# Thread: can some one help me solve for x?

1. ## can some one help me solve for x?

I have been trying to solve this problem for a while now. It's really annoying me. Please walk me through this one.

How do i solve this algebra problem? 1/3x +1/x+1 = 1/(x^2+x)?

2. Originally Posted by sgonzalez90
I have been trying to solve this problem for a while now. It's really annoying me. Please walk me through this one.

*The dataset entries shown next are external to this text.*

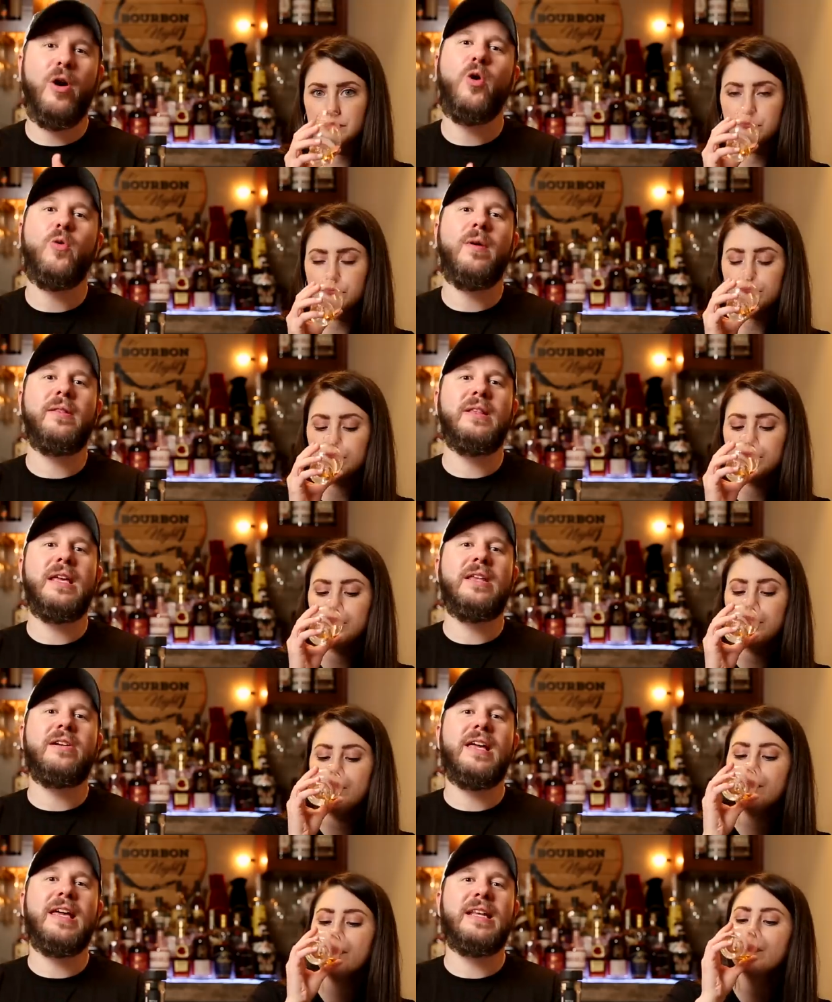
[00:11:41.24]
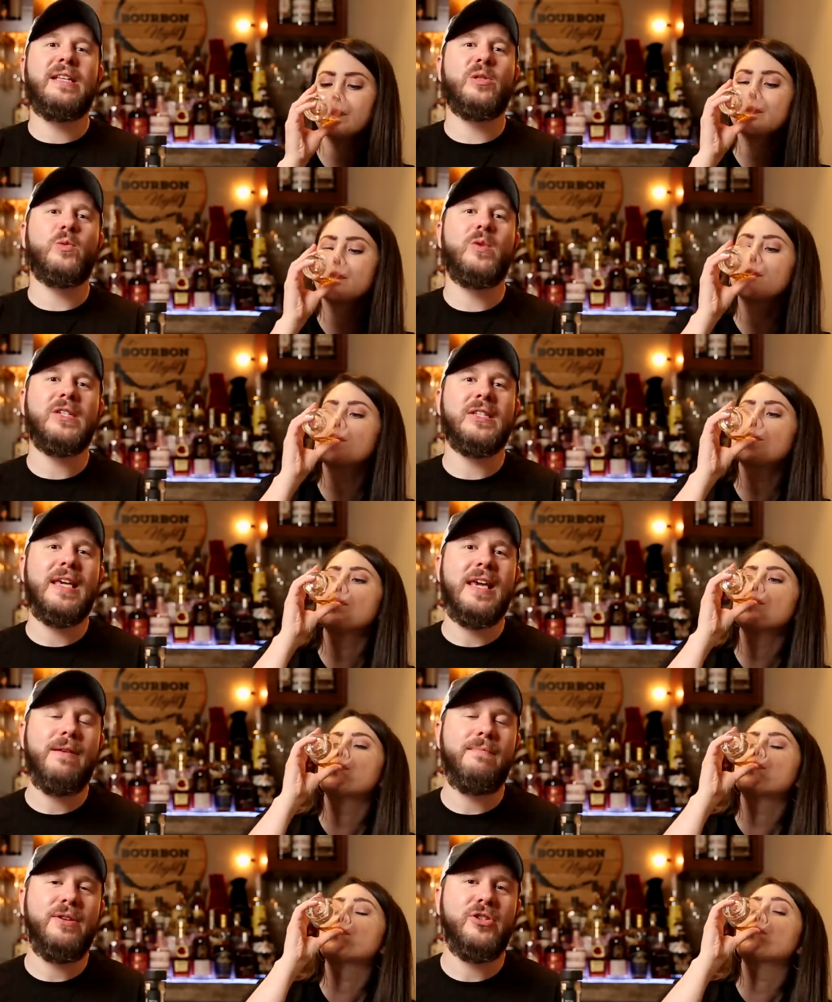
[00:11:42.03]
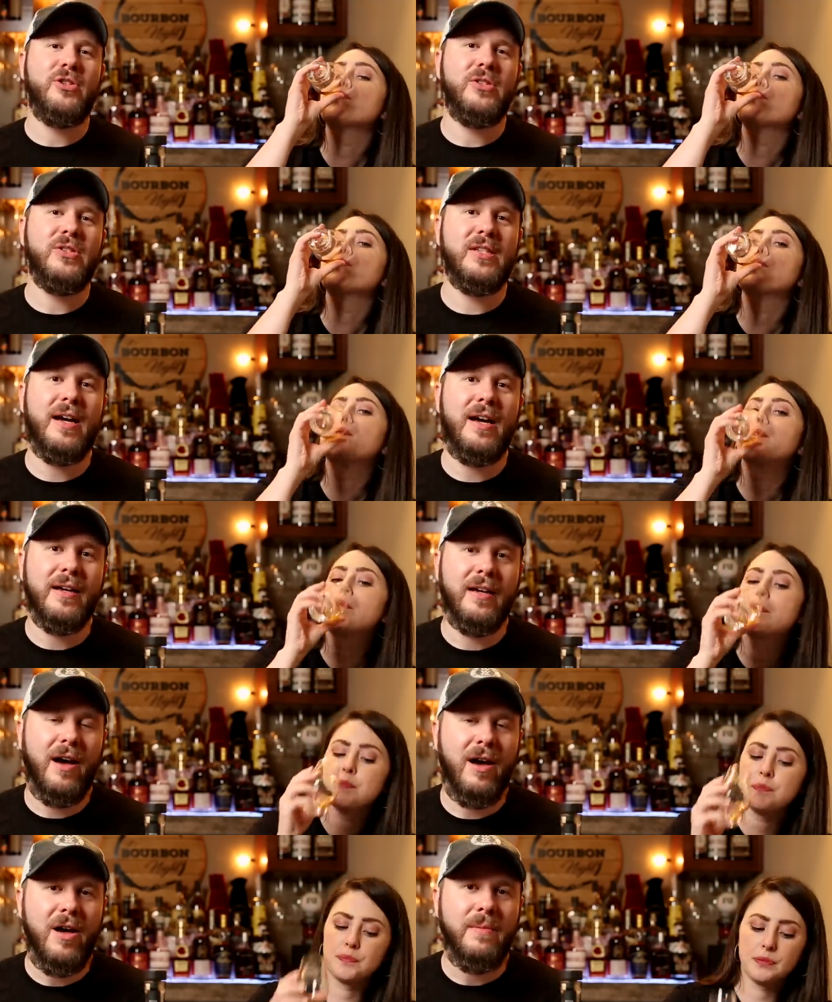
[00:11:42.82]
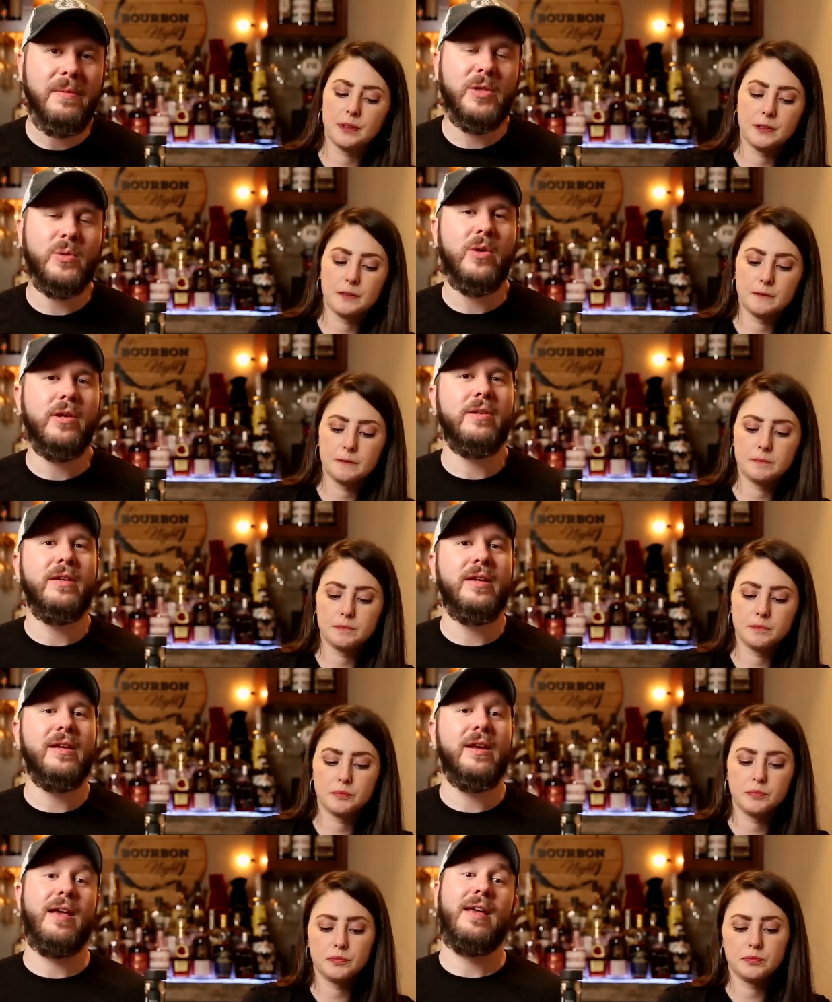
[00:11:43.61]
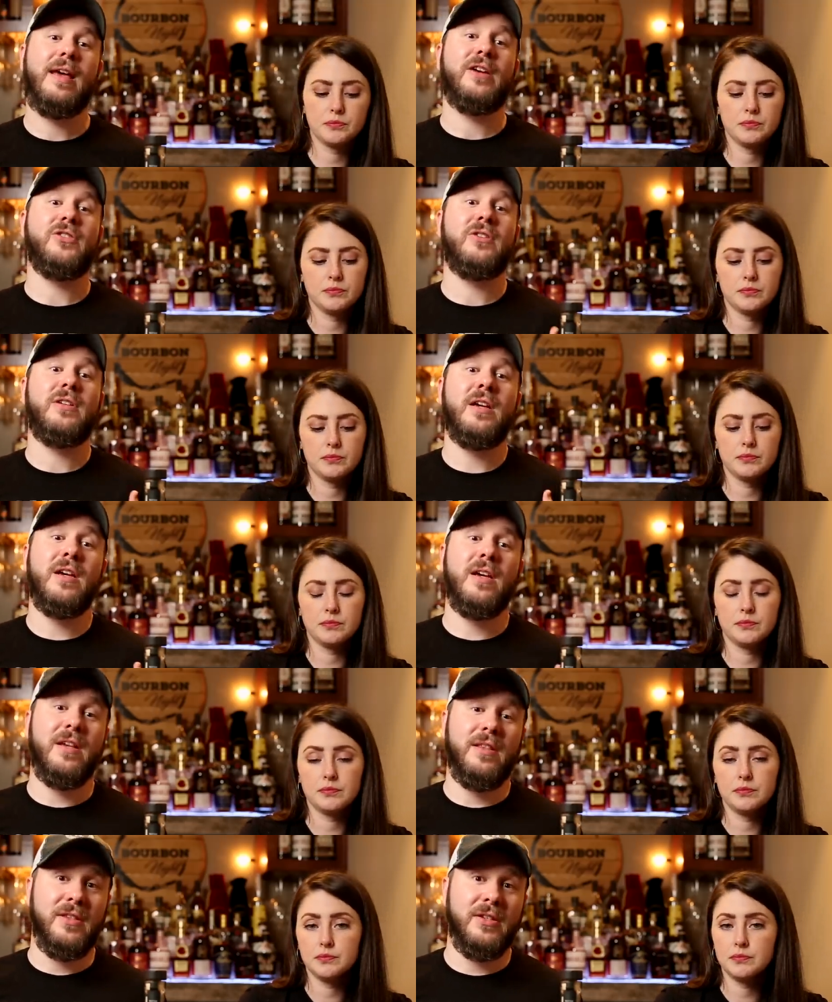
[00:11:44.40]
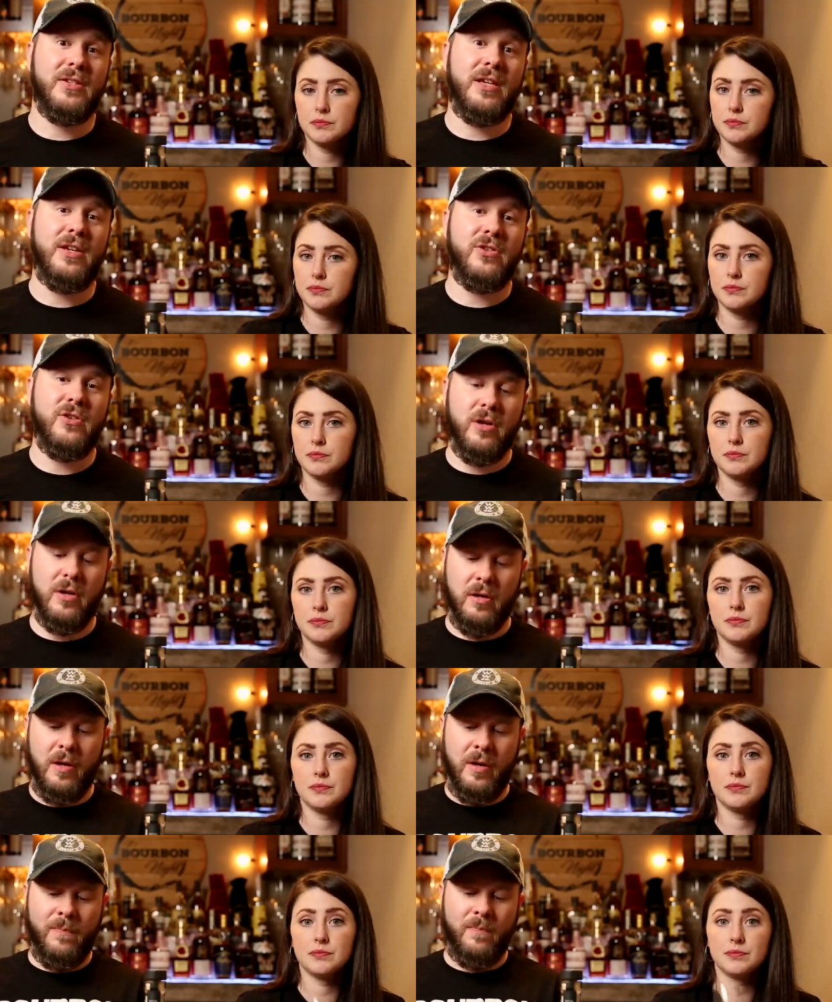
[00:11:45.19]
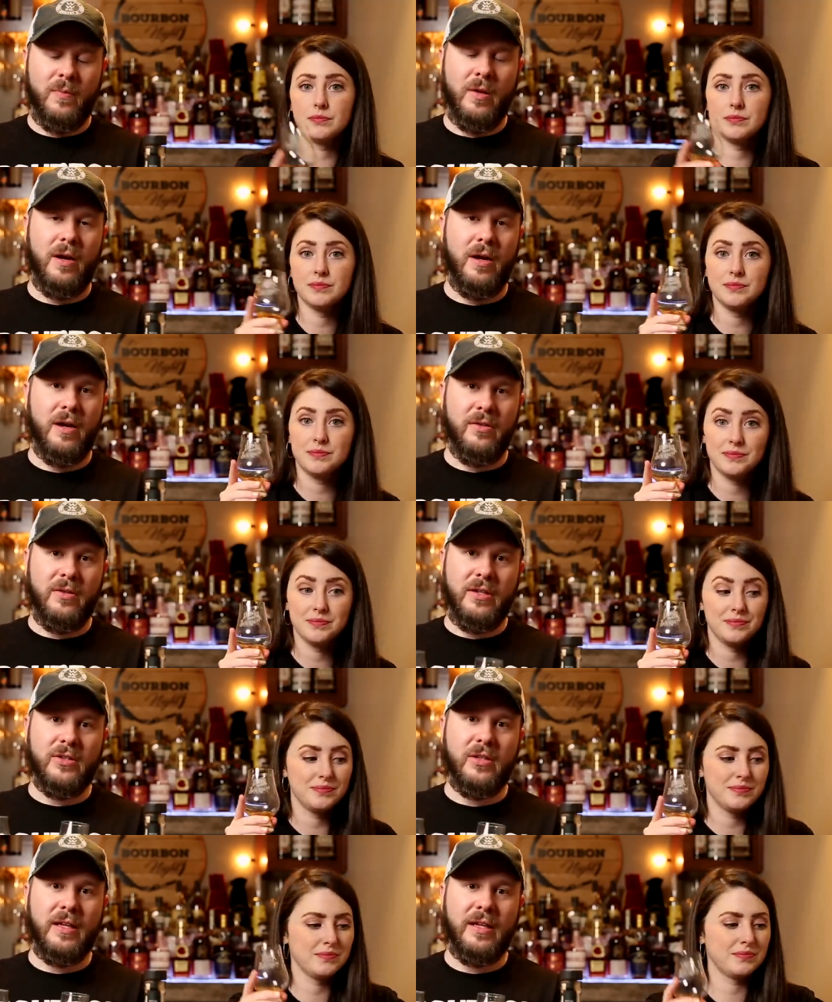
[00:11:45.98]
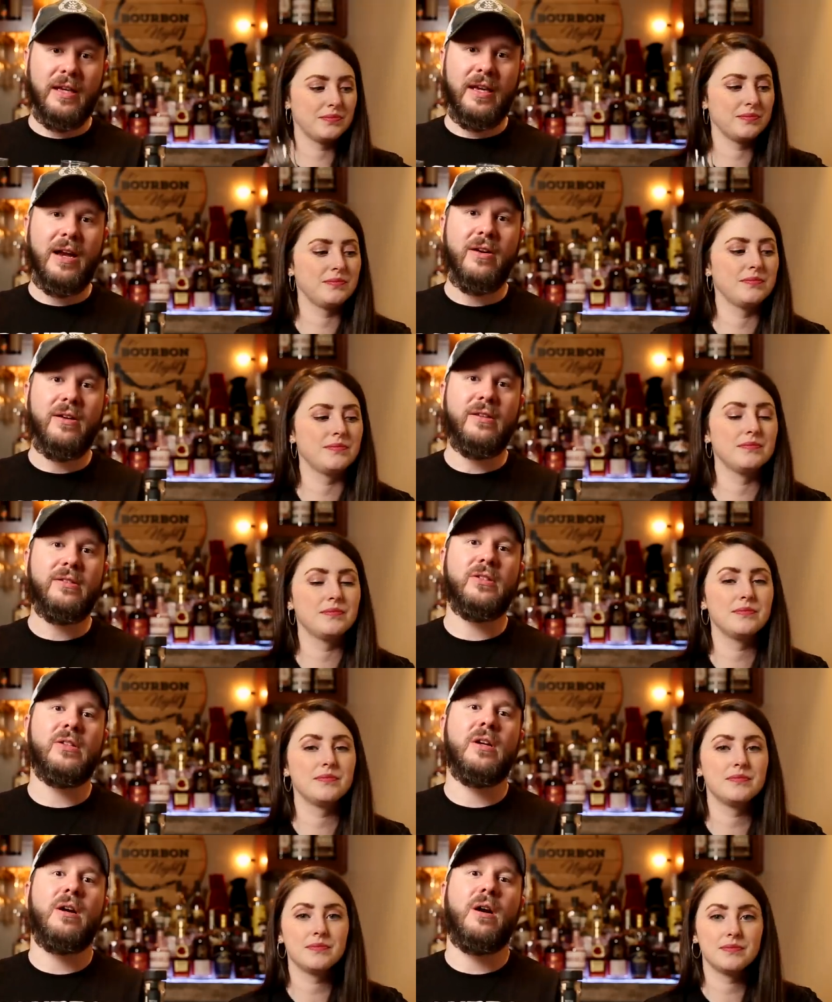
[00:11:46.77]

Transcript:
Speaker 1: our home on the internet. It's whiskeyambitions.com. It's where you can get, hey, actually, this t-shirt. Uh, these Glencairns,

How do i solve this algebra problem? 1/3x +1/x+1 = 1/(x^2+x)?
It's really hard to read this.
Do you mean

$\displaystyle \frac{1}{3x} + \frac{1}{x+1} = \frac{1}{x^2+x}$ ?

If so multiply by x^2+x

$\displaystyle \frac{x^2+x}{3x} + \frac{x^2+x}{x+1} = 1$

$\displaystyle \frac{x^2+x}{3x} + \frac{x(x+1)}{x+1} = 1$

$\displaystyle \frac{x^2+x}{3x} + x = 1$

$\displaystyle \frac{x^2}{3x}+\frac{x}{3x} + x = 1$

$\displaystyle \frac{x}{3}+\frac{1}{3} + x = 1$

did you mean $\displaystyle \frac{1}{3}x+\frac{1}{x}+1 = \frac{1}{x^2+x}$ ?

multiply by x^2+x

$\displaystyle \frac{1}{3}x*(x^2+x)+\frac{x^2+x}{x}+x^2+x = 1$

$\displaystyle \frac{1}{3}x*(x^2+x)+\frac{x(x+1)}{x}+x^2+x = 1$

$\displaystyle \frac{1}{3}x*(x^2+x)+x+1+x^2+x = 1$
...

Rapha

3. Originally Posted by Rapha
It's really hard to read this.
Do you mean

$\displaystyle \frac{1}{3x} + \frac{1}{x+1} = \frac{1}{x^2+x}$ ?

If so multiply by x^2+x

$\displaystyle \frac{x^2+x}{3x} + \frac{x^2+x}{x+1} = 1$

$\displaystyle \frac{x^2+x}{3x} + \frac{x(x+1)}{x+1} = 1$

$\displaystyle \frac{x^2+x}{3x} + x = 1$

$\displaystyle \frac{x^2}{3x}+\frac{x}{3x} + x = 1$

$\displaystyle \frac{x}{3}+\frac{1}{3} + x = 1$

did you mean $\displaystyle \frac{1}{3}x+\frac{1}{x}+1 = \frac{1}{x^2+x}$ ?

multiply by x^2+x

$\displaystyle \frac{1}{3}x*(x^2+x)+\frac{x^2+x}{x}+x^2+x = 1$

$\displaystyle \frac{1}{3}x*(x^2+x)+\frac{x(x+1)}{x}+x^2+x = 1$

$\displaystyle \frac{1}{3}x*(x^2+x)+x+1+x^2+x = 1$
...

Rapha
the first one and I got 1/2

4. Originally Posted by sgonzalez90
the first one and I got 1/2
Same here, buddy.